Artist's conception of how the "nearly naked" supermassive black hole originated. Image: Bill Saxton, NRAO/AUI/NSF
BC 1715+425's troubles began when its galaxy bumped up against another. This isn't all that unusual: In fact, astronomers believe that the largest galaxies in our universe formed during ancient mergers. Normally, when two galaxies collide, the supermassive black holes at their centres start to orbit one another, moving closer and closer together in an inescapable gravitational attraction.
Eventually, those black holes can fuse, releasing a burst of energy as gravitational waves and completing the cosmic joining.
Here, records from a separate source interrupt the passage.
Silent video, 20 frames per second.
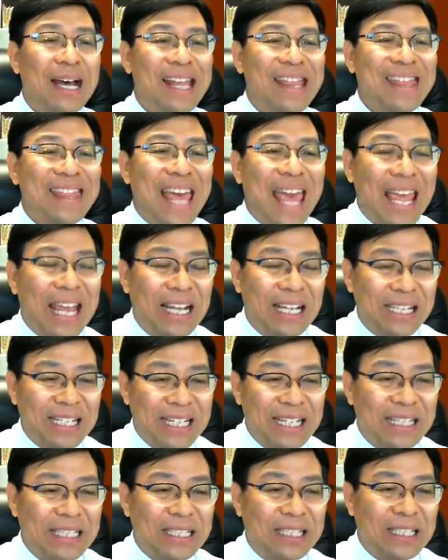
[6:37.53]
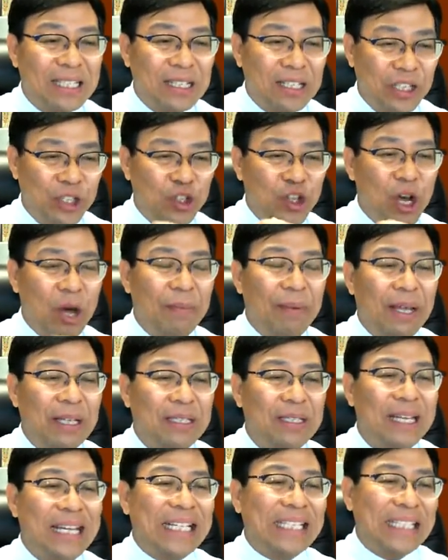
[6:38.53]
take this job
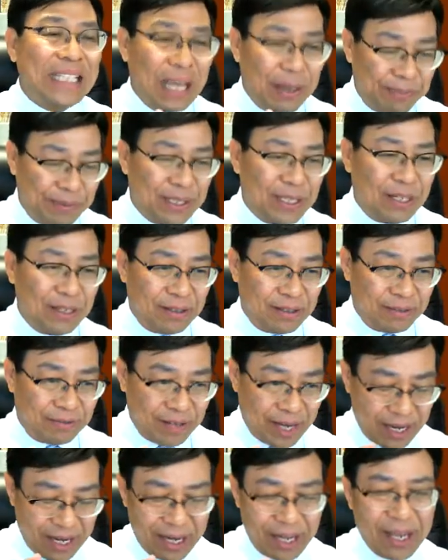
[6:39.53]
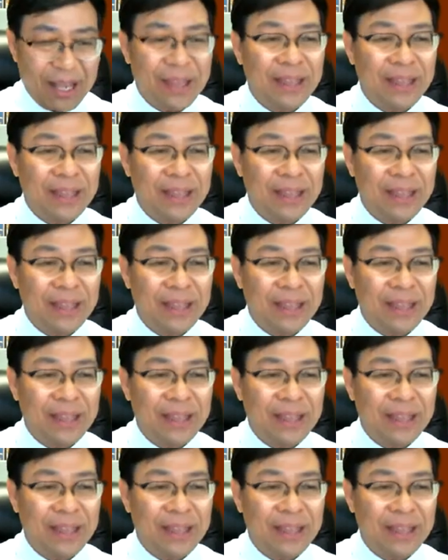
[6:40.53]
as an exception, right?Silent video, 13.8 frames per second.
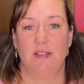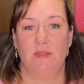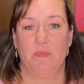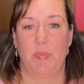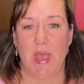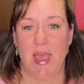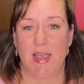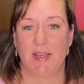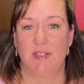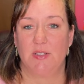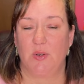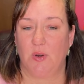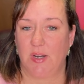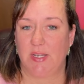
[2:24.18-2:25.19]
bags
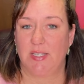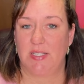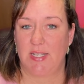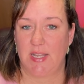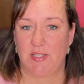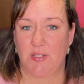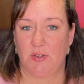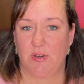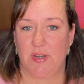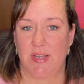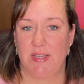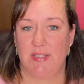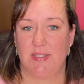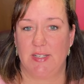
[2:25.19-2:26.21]
or
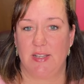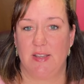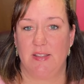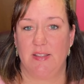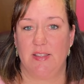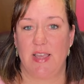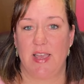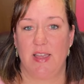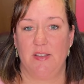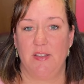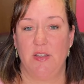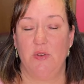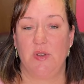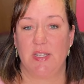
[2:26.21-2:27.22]
accessories that
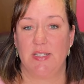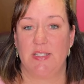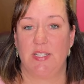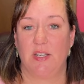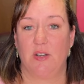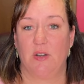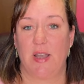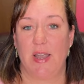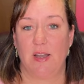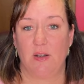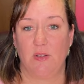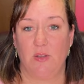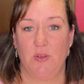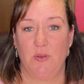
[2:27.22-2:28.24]
you consider
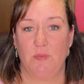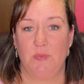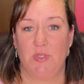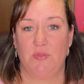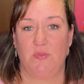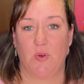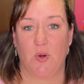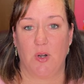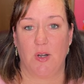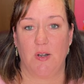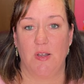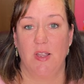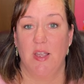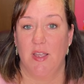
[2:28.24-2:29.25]
heirlooms
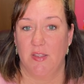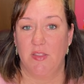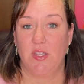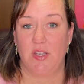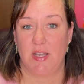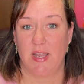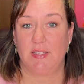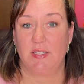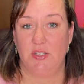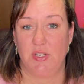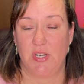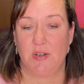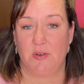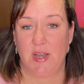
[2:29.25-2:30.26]
for the next
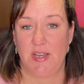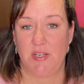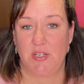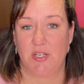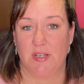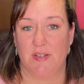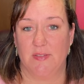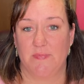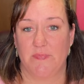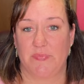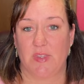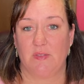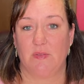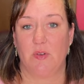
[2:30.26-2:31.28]
generation,
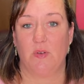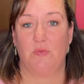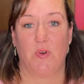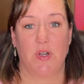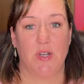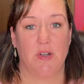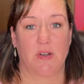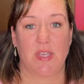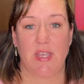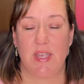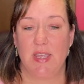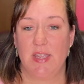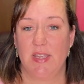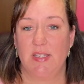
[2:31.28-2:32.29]
for your
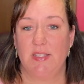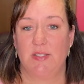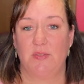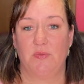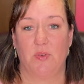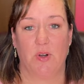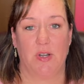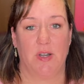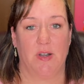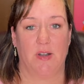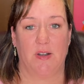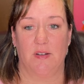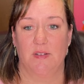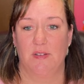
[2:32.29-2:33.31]
kids, for
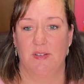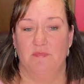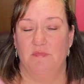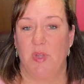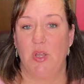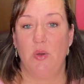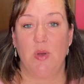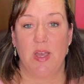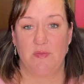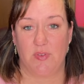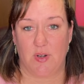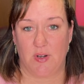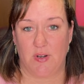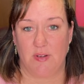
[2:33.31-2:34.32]
your
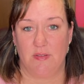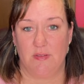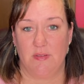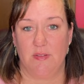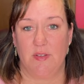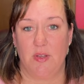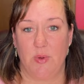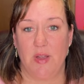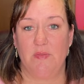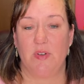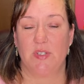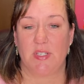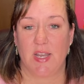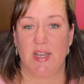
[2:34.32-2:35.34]
whoever
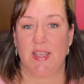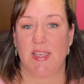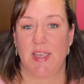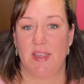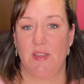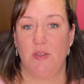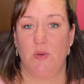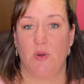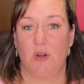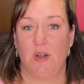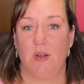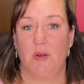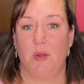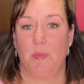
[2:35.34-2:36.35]
whoever's gonna get
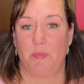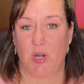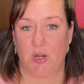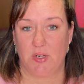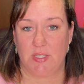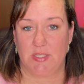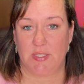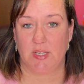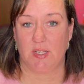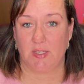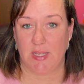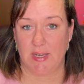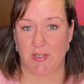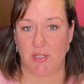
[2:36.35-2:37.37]
your purse
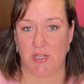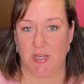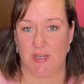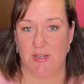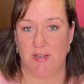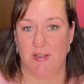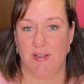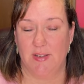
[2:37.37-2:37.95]
collection.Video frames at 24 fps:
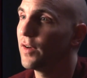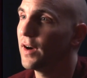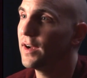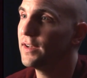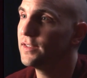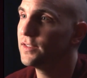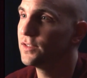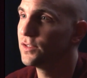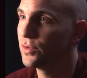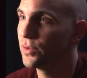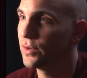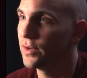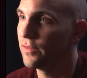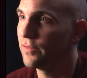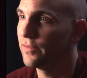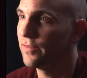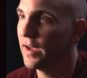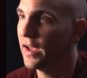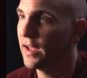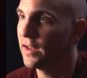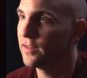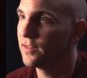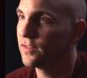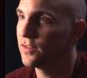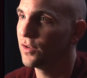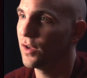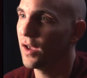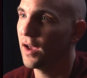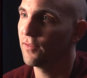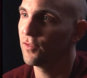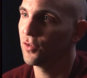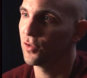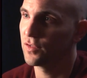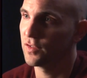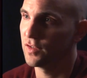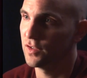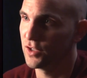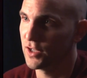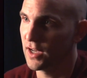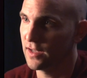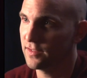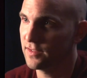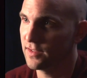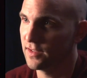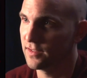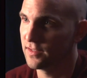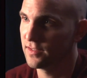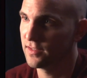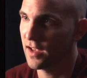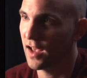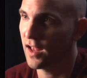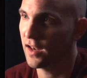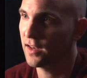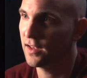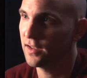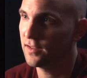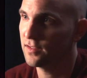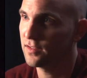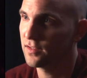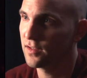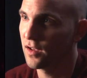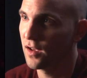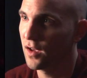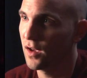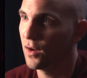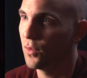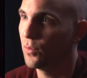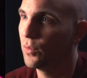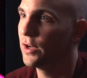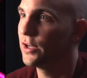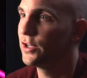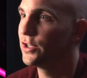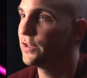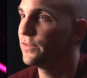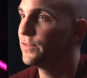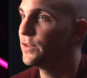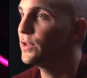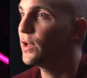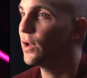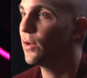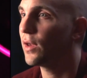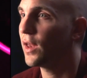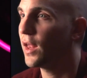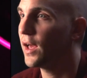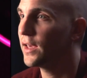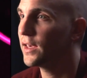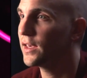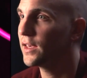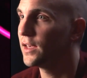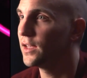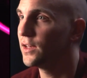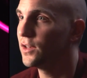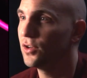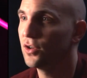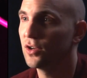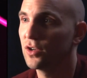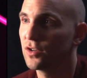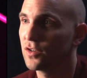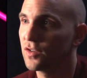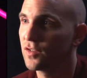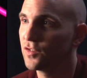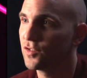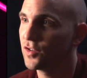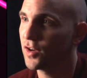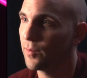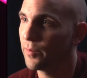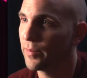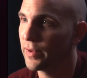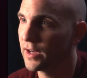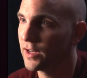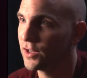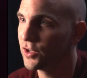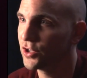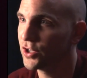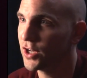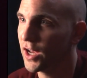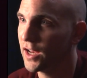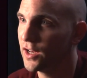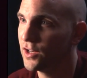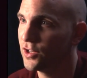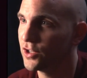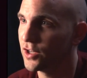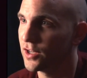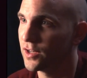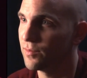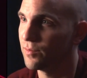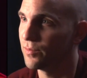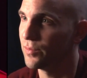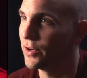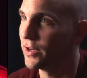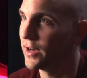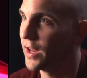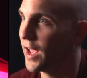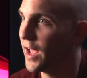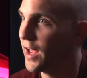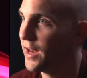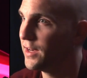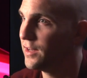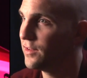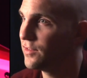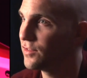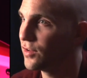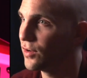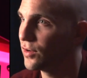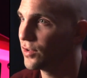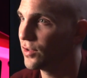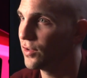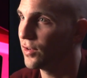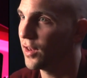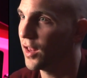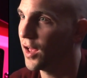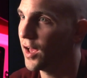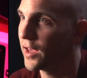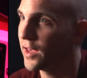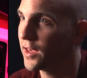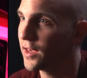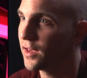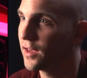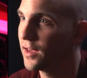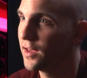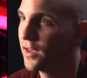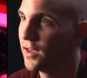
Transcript: invited to an event, you have your suggested set list, which if you don't like it, you can just jump in and change it and put any song you like.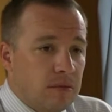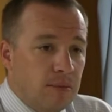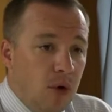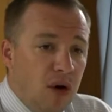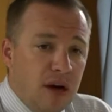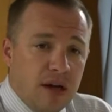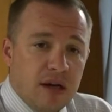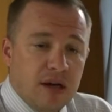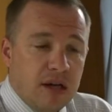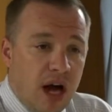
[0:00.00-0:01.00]
Boy,
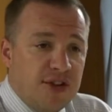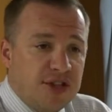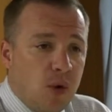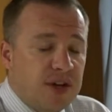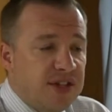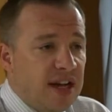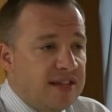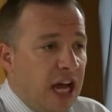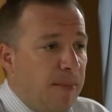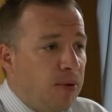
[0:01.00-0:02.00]
God's showing us an
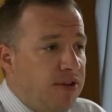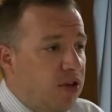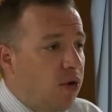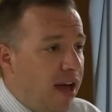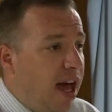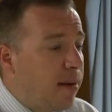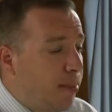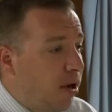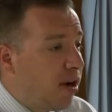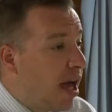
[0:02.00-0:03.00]
example. It's okay to
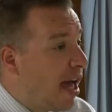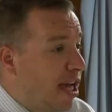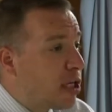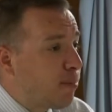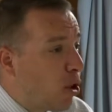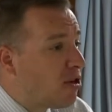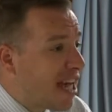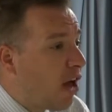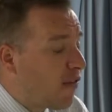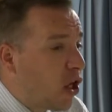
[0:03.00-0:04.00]
purge. He's purged
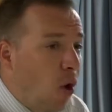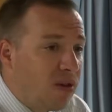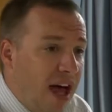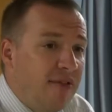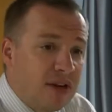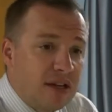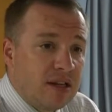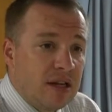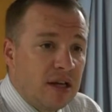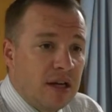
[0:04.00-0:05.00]
out the old leaven.
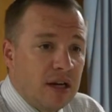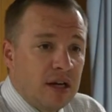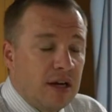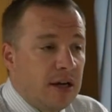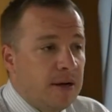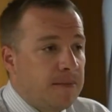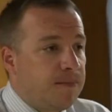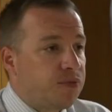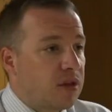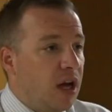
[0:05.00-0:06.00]
Yeah.
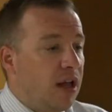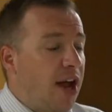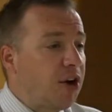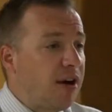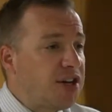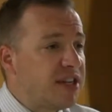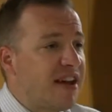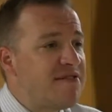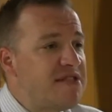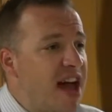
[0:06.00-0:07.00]
A lot of Christians
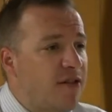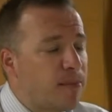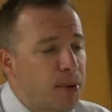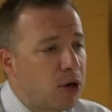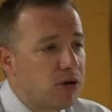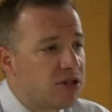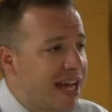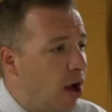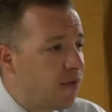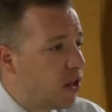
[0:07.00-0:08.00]
have never purged
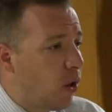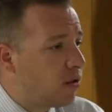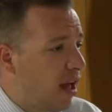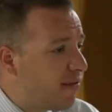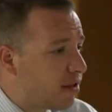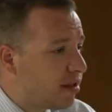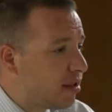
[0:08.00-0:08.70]
out the old leaven.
Most of the time, this process seems to work out for all parties involved, judging from the fact that nearly all supermassive black holes reside at the centre of galaxies, and nearly all galactic centres contain a supermassive black hole. But every now and then, something goes wrong and cosmic wreckage ensues. B3 1715+425, speeding away from the core of a bloated galactic merger two billion light years from Earth, is living proof of this.
The strange object was discovered by astronomers using the Very Long Baseline Array (VLBA), a network of 10 25m dish antennas located around the world and operated out of New Mexico.
"We were looking for orbiting pairs of supermassive black holes, with one offset from the center of a galaxy, as telltale evidence of a previous galaxy merger," said James Condon, the astronomer at the National Radio Astronomy Observatory who led the study. "Instead, we found this black hole fleeing from the larger galaxy and leaving a trail of debris behind it."
The working theory is that millions of years ago, B3 1715+425's galaxy passed through a much larger galaxy (one that had formed during many previous mergers) and got shredded to bits, a bit like a paper aeroplane flying into a hurricane. The leftovers include a faint galactic remnant, just 3000 light years across, and the supermassive black hole itself, nearly naked and haemorrhaging ionised gas as it tears through the void.
Astronomers believe the cosmic carnage will become invisible in about a billion years, as the galactic remnant ceases to form new stars.
"We've not seen anything like this before," Condon said.
Have other galaxies and supermassive black holes met the same unfortunate fate? It seems likely. Condon and his team will continue to investigate the matter using the VLBA, and with high-resolution optical telescopes in the future.